Let’s Talk About Genocide

By Morgan M. Davis

Almost universally, freedom of expression is a championed human right. And yet, that very freedom can be used to incite the violence and hatred that drives oppression. In the last century, we have seen the devastation of nations driven by charismatic speeches few calling “the other” vermin, rats, or cockroaches. Diplomats still struggle to find a middle-ground between maintaining freedom of expression, while preventing incendiary speech that sparks overwhelming violence.

At a panel discussion at the United Nations building February 1, diplomats, academics, human rights groups, and others met to discuss the identifying factors of violence inducing speech and how it can be prevented. The two-hour talk was led by Santiago Canton, program director of the Robert F. Kennedy Center for Justice and Human Rights. Panel participants included Ambassador Geir O. Pedersen, permanent representative of Norway to the United Nations, Adama Dieng, United Nations special adviser on the prevention of genocide, Frank LaRue, a United Nations special rapporteur, Susan Benesch, founder of the Dangerous Speech Project at World Policy Institute, George Weiss, founder of Radio La Benevolencija Humanitarian Tools Foundation, and Aidan White, founding director of Ethical Journalism Network.

The discussion presented a snapshot of the ongoing challenge to suppress speech that can lead to mass violence or even genocide while also encouraging more open freedom of expression. That balance, as the panelists recognized, is a difficult one to identify. It can incorporate the use of legal ramifications to stop incendiary speech, but the group expressed that restrictive laws are not the preferable way to tackle this issue. The ultimate goal is to have citizens self-regulate.

Small bursts of violence as a result of blasphemy are regrettable and should be deterred, but the state is not obligated to protect citizens from being offended, it needs to focus on protecting its people from harm, LaRue said. Cases of hateful expression, like in “The Innocence of Muslims,” are incredibly tasteless, LaRue explained, but it does fall in a protected realm of speech. Incendiary speech that should be stopped is the type that intends to result in imminent harm of a targeted people.

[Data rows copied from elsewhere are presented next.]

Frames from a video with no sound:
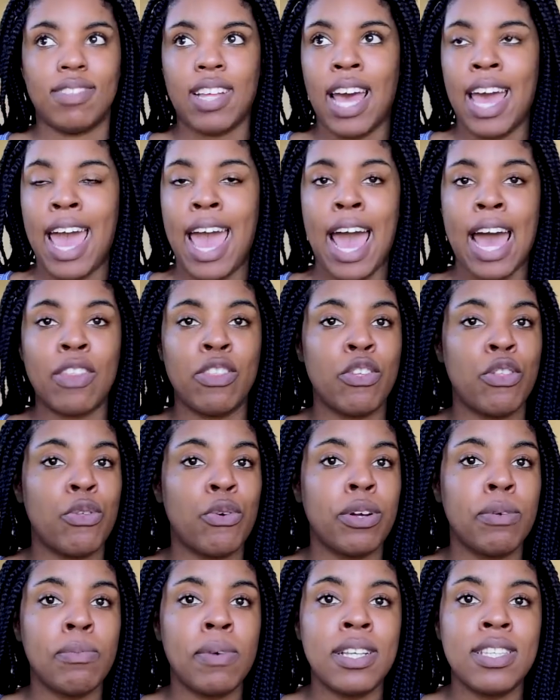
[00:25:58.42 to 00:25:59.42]
I had the
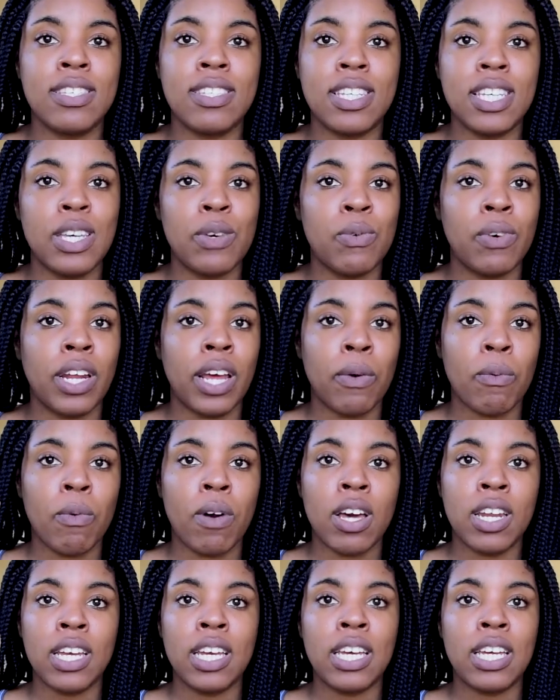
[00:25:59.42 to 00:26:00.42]
three months to eat what I
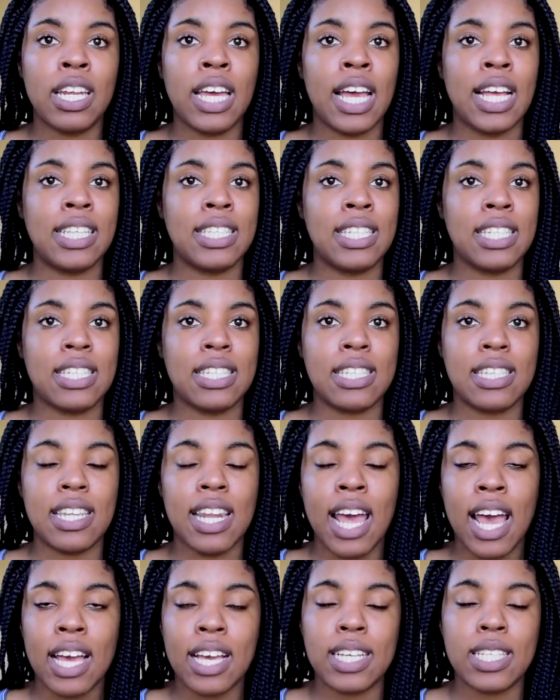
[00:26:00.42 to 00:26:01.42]
wanted and to
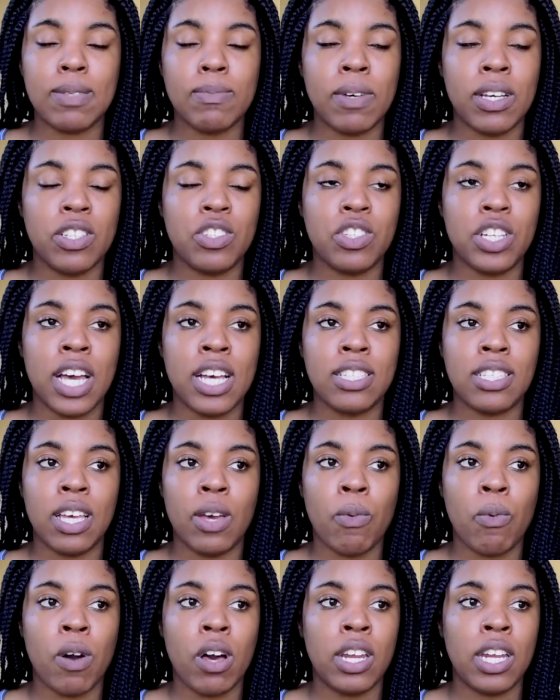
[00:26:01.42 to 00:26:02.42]
snack as much as I
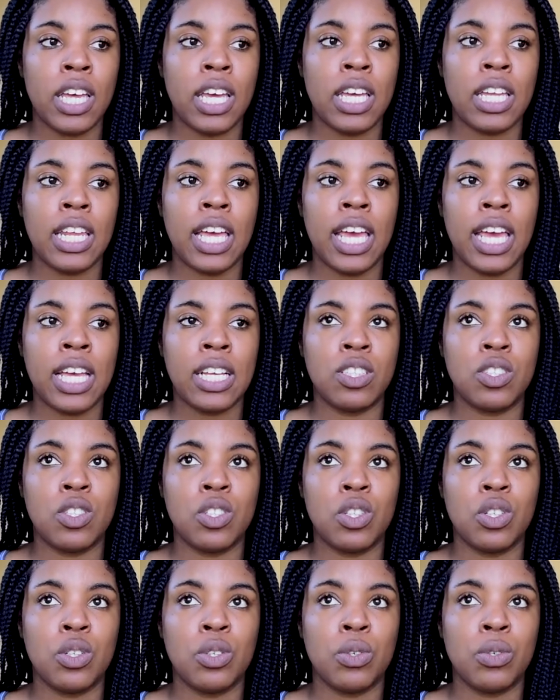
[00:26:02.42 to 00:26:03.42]
wanted and
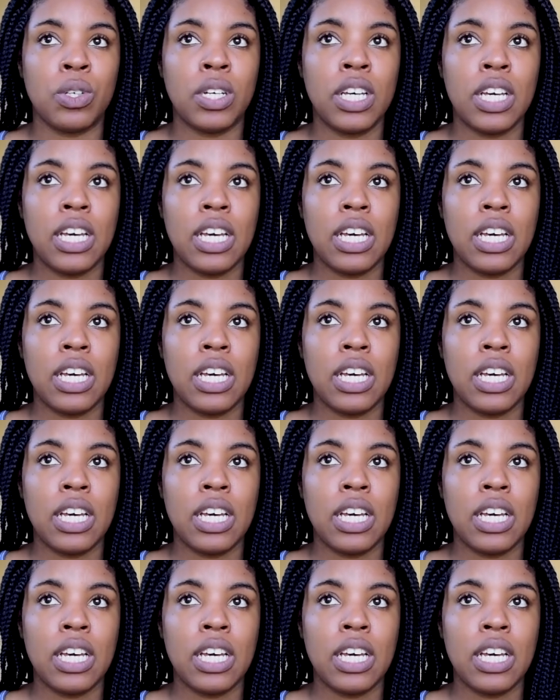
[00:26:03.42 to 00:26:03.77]
to,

Politicians must clarify the fuzzy middle ground of expression that will result in mass deaths and the venting of frustrations. Much of this clarification comes from understanding the relationship between speakers and their environment, Benesch said. Certain speech has a “special capacity” for violence and is interpreted as a call to action by the audience, much like the Rwandan radio broadcasts during the genocide that named individuals who needed to be terminated. This type of speech is most effective when an influential person says it. This, Benesch said, is the problem. But by recognizing these characteristics, leaders will be able to identify violence before it happens.

Benesch added that another way to prevent this speech from getting out of hand is by having other influential speakers engage the population with more information on the subject, making an audience less susceptible to the pull of the instigator. And, much like a public service announcement emphasizing the need for condom use to prevent HIV, awareness ads can also encourage active bystanders to speak out, added Weiss.

The panel focused largely on the content and context speech rather than the medium of the speech act. In the modern world of Internet and social media, we may need to take as much of a look at where and how hate is shared, as at the hate itself. One of the ways to determine whether or not hate-speech will incite violence is by looking at how susceptible the audience is, as the panel said. The beauty and problem of the Internet is its ability to target an audience. People with similar views, fears, and animosities in different locations that may not have otherwise met now have a tool to unite. Like other speech, there remains a question as to whether this online communication is merely an airing of grievances or a call to arms. 

For those wishing to deter hatred, the Internet can also be a tool for good. Many of the panelists explained that a strong way to battle negative expression is to push back with positive expression. Many people are uncomfortable verbally confronting speech that makes them squeamish, but the Internet and social media offer an alternative platform for challenging others and voicing an opinion. This sort of societal self-regulation has worked quickly and effectively in the past, without the use of the Internet. As Benesch mentioned, racist terms and ethnic slurs, while acceptable in the United States just 30 or 40 years ago are now strongly frowned upon. No law made it illegal to use these vulgarities, but if a public figure were to say one now, they would face immediate backlash. This is a trend that can, and should, continue to spread throughout the world, as average people feel empowered to speak up when they feel others are out of line.

Much of the power of deterrence is in the hands of the media, said White. As much as educating and creating a dialogue among the audience is important, so is monitoring the way they receive information. Just like society as a whole can self-regulate, journalists too need to maintain an ethical code to report the news in an effective and responsible way. How the media covers or sensationalizes a story can trigger a reaction, White said. In a media world that is inhibited by the tightening of financial belt straps, quality reporting often falls by the wayside. This importance of an ethical code for the betterment of society is an idea that needs to be further explored and standardized. Just as a government has a responsibility to its citizens to protect them from harm, so too does the media have a responsibility to properly educate and inform its consumers.



Morgan M. Davis is a World Policy Journal editorial assistant.